Alimentaire. Danone, le groupe qui accompagne ses fournisseurs vers l'agriculture régénératrice

Fondé en 1919, le géant de l'agroalimentaire français est propriétaire de marques de produits laitiers et d'origine végétale (Activia, Danette, Les 2 Vaches…), d'eaux minérales naturelles (Evian, Volvic, Badoit…) et de nutrition spécialisée (Blédina…). En juin 2020, Danone est la première entreprise cotée à devenir société à mission. L'année suivante, ses filiales certifiées B Corp représentent 62 % de son chiffre d'affaires.

Concrètement ? Dans l'optique d'offrir une alternative aux emballages à usage unique, le groupe expérimente depuis 2019 un système de consigne sur plusieurs de ses marques : Blédina, Badoit et Evian. En France, Danone a lancé le projet Beet it pour accompagner et former 200 agriculteurs à l'agriculture régénératrice, en vue d'avoir 2.500 hectares cultivés ainsi d'ici à 2025, avec un soutien financier et technique. Le groupe assure qu'aujourd'hui 19,7 % des volumes d'ingrédients clés sont approvisionnés de manière directe auprès d'exploitations agricoles activement engagées dans la démarche d'agriculture régénératrice.
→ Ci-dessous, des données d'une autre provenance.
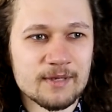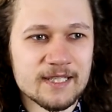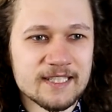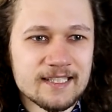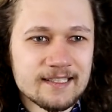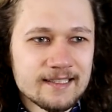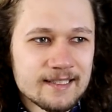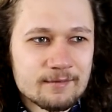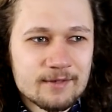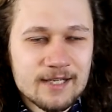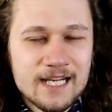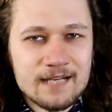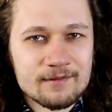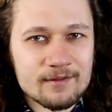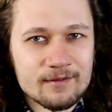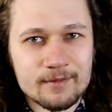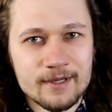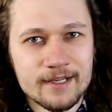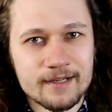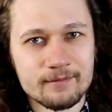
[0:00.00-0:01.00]
basically become
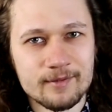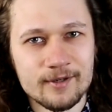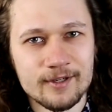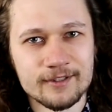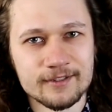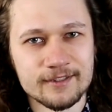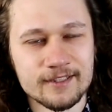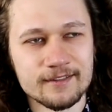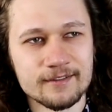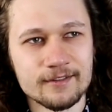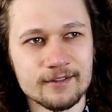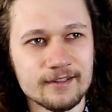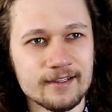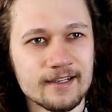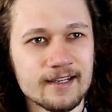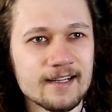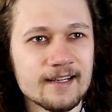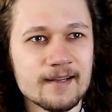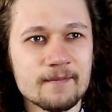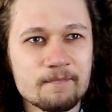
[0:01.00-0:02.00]
a better person or
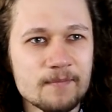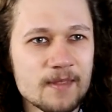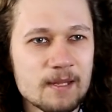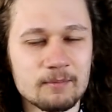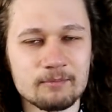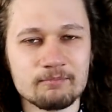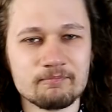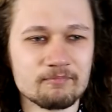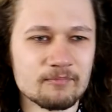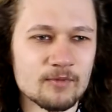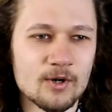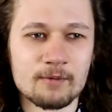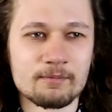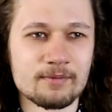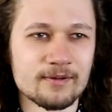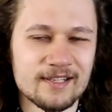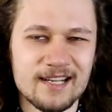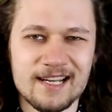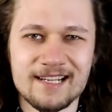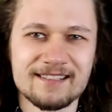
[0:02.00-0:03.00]
more
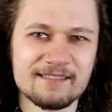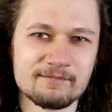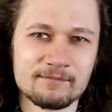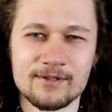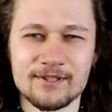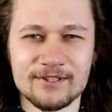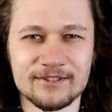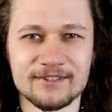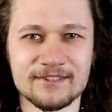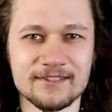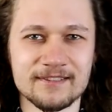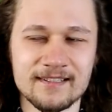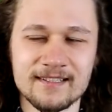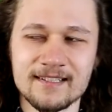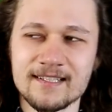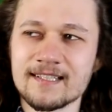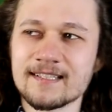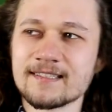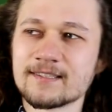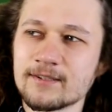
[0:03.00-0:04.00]
productive person.
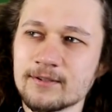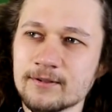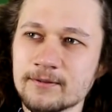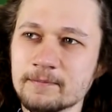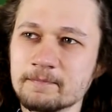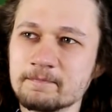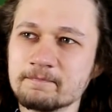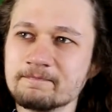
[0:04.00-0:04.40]
So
Depuis 2016, Danone a également accompagné 1.400 agriculteurs (formation, diagnostics, soutien technique), permettant de réduire de près de 10 % leur empreinte carbone.
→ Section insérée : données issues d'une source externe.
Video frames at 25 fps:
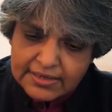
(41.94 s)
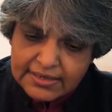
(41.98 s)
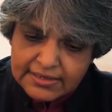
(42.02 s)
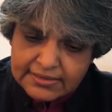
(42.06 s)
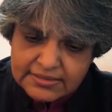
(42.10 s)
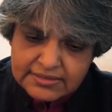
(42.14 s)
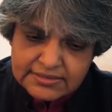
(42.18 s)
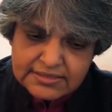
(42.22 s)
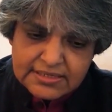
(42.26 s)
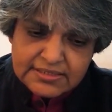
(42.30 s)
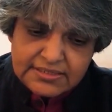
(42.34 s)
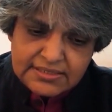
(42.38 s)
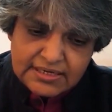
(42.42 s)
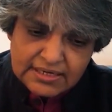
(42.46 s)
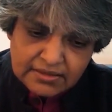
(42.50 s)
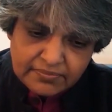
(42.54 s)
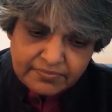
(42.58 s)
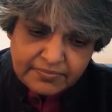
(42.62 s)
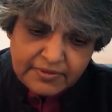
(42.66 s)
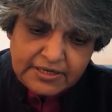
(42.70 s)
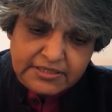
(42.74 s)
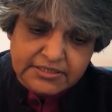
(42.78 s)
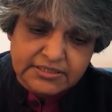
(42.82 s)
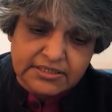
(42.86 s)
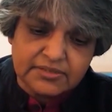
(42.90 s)
It is a
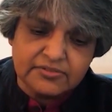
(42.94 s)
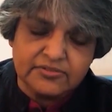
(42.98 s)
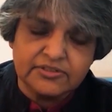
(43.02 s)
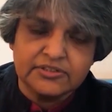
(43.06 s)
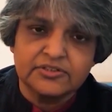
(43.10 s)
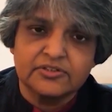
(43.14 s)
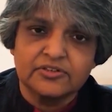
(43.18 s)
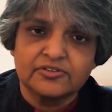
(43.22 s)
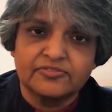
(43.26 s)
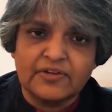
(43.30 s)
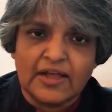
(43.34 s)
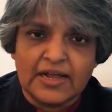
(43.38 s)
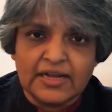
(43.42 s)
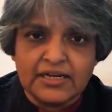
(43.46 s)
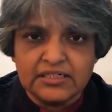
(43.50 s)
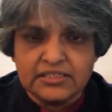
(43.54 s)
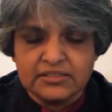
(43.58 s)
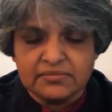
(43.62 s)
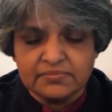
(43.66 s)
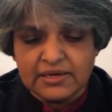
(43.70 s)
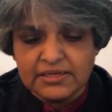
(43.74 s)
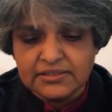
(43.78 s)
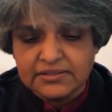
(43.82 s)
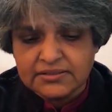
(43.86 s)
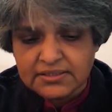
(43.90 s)
celebration with your
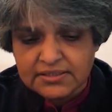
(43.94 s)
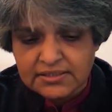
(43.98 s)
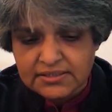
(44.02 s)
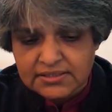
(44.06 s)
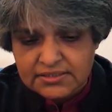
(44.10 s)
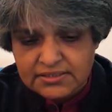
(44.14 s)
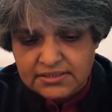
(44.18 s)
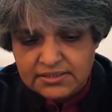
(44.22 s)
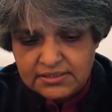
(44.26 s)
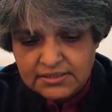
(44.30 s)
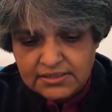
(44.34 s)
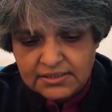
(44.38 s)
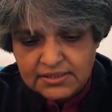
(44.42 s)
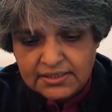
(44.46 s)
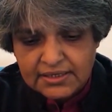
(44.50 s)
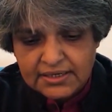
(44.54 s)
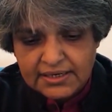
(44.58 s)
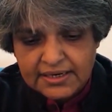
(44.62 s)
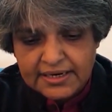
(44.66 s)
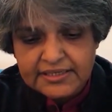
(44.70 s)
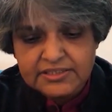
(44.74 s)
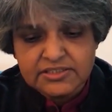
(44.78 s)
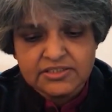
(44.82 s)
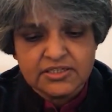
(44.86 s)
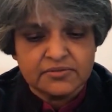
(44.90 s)
faculty mentors,
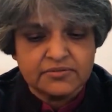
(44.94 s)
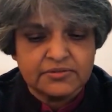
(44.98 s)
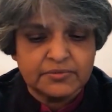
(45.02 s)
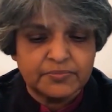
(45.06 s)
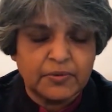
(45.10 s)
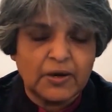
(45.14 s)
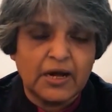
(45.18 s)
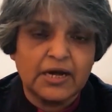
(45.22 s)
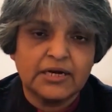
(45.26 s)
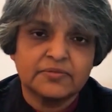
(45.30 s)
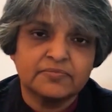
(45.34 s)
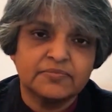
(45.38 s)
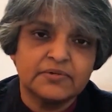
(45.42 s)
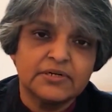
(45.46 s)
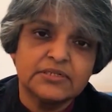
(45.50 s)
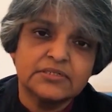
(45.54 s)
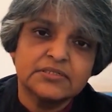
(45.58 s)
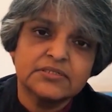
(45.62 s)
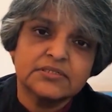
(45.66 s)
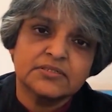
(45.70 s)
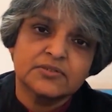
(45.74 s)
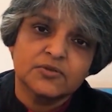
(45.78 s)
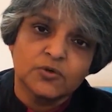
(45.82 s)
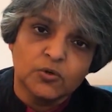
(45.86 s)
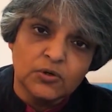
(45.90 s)
heads of
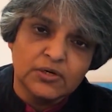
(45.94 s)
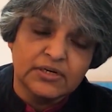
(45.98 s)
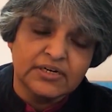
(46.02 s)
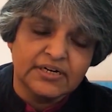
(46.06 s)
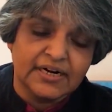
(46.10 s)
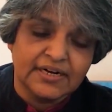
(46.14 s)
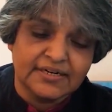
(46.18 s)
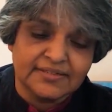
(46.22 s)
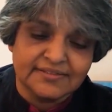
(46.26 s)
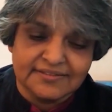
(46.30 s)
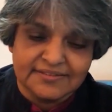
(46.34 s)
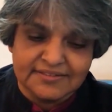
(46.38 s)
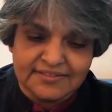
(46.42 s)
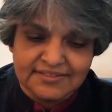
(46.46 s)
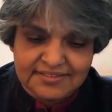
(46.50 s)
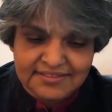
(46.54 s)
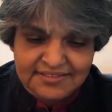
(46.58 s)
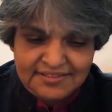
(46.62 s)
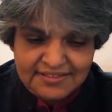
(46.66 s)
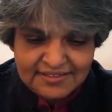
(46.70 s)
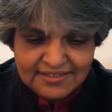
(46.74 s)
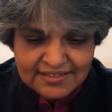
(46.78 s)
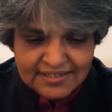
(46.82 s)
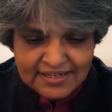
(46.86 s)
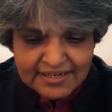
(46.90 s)
departments, school
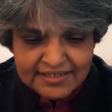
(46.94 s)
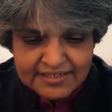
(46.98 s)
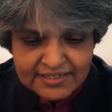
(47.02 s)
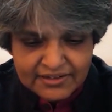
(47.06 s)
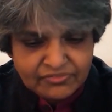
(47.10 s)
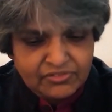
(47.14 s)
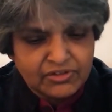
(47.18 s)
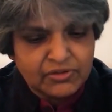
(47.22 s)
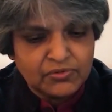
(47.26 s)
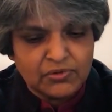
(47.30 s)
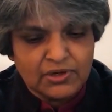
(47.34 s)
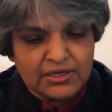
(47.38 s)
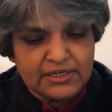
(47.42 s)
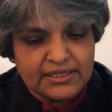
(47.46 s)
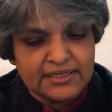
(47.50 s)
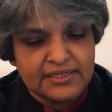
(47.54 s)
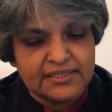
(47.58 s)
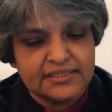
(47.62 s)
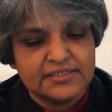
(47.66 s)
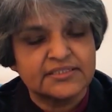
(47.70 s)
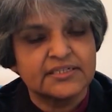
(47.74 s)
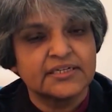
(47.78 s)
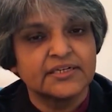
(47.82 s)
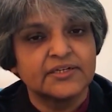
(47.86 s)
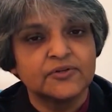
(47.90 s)
directors, and everyone at
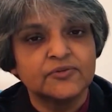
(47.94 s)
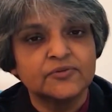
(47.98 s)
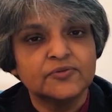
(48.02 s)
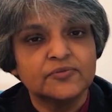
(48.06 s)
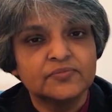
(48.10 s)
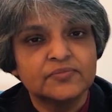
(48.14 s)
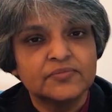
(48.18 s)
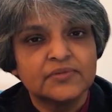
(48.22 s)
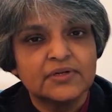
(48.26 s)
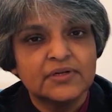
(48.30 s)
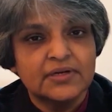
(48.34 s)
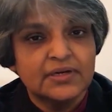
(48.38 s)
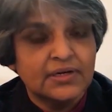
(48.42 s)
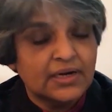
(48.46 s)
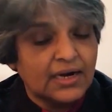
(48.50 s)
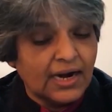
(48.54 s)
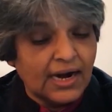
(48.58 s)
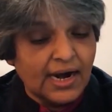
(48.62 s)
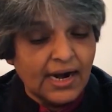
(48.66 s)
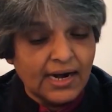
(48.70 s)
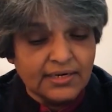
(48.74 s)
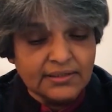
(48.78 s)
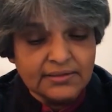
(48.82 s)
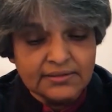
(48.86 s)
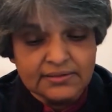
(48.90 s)
SNU.
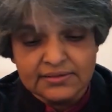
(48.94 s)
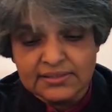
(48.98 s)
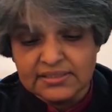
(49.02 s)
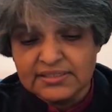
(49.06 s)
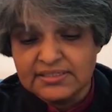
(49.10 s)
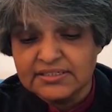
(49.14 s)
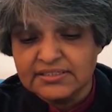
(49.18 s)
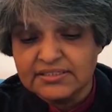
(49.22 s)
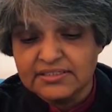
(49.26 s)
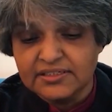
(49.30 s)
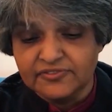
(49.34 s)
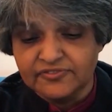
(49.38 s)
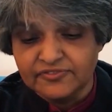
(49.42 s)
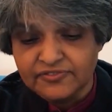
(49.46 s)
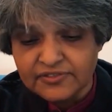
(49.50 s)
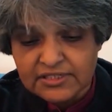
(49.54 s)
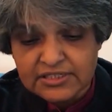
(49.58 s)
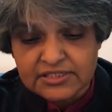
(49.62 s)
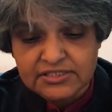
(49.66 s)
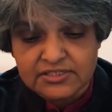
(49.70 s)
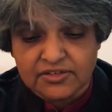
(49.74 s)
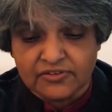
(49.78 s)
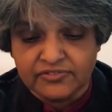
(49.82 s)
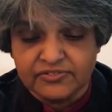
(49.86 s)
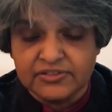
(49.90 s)
And this is the
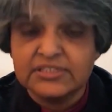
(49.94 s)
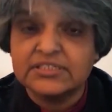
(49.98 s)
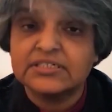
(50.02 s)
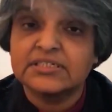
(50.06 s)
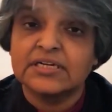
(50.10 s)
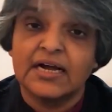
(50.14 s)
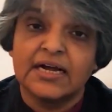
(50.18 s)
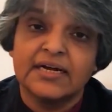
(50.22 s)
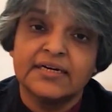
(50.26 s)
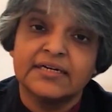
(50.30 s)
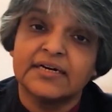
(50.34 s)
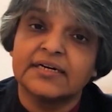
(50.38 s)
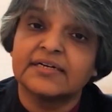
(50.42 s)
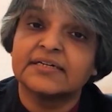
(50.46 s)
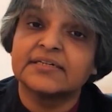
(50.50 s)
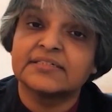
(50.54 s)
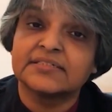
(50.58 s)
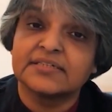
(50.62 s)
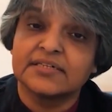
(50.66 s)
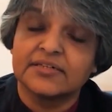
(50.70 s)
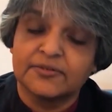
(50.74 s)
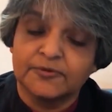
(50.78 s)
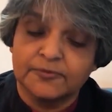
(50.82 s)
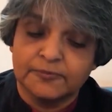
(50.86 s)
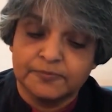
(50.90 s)
first of its kind at
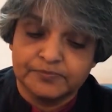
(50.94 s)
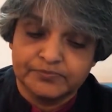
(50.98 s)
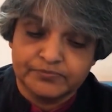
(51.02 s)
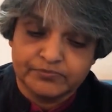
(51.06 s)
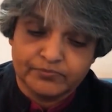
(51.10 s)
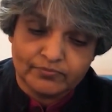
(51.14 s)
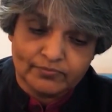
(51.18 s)
SNU.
Ses objectifs Le groupe vise la certification B Corp pour l'ensemble de ses filiales d'ici à 2025.

L'avis de l'experte « Danone s'est engagé de façon systémique sur l'ensemble de sa chaîne de valeur, en prenant très tôt conscience de sa responsabilité sur les hommes et leur environnement, bien au-delà de son périmètre d'action directe. Il a entrepris un travail de fond sur ces sujets de façon très collaborative avec son écosystème », note Laure Blondel.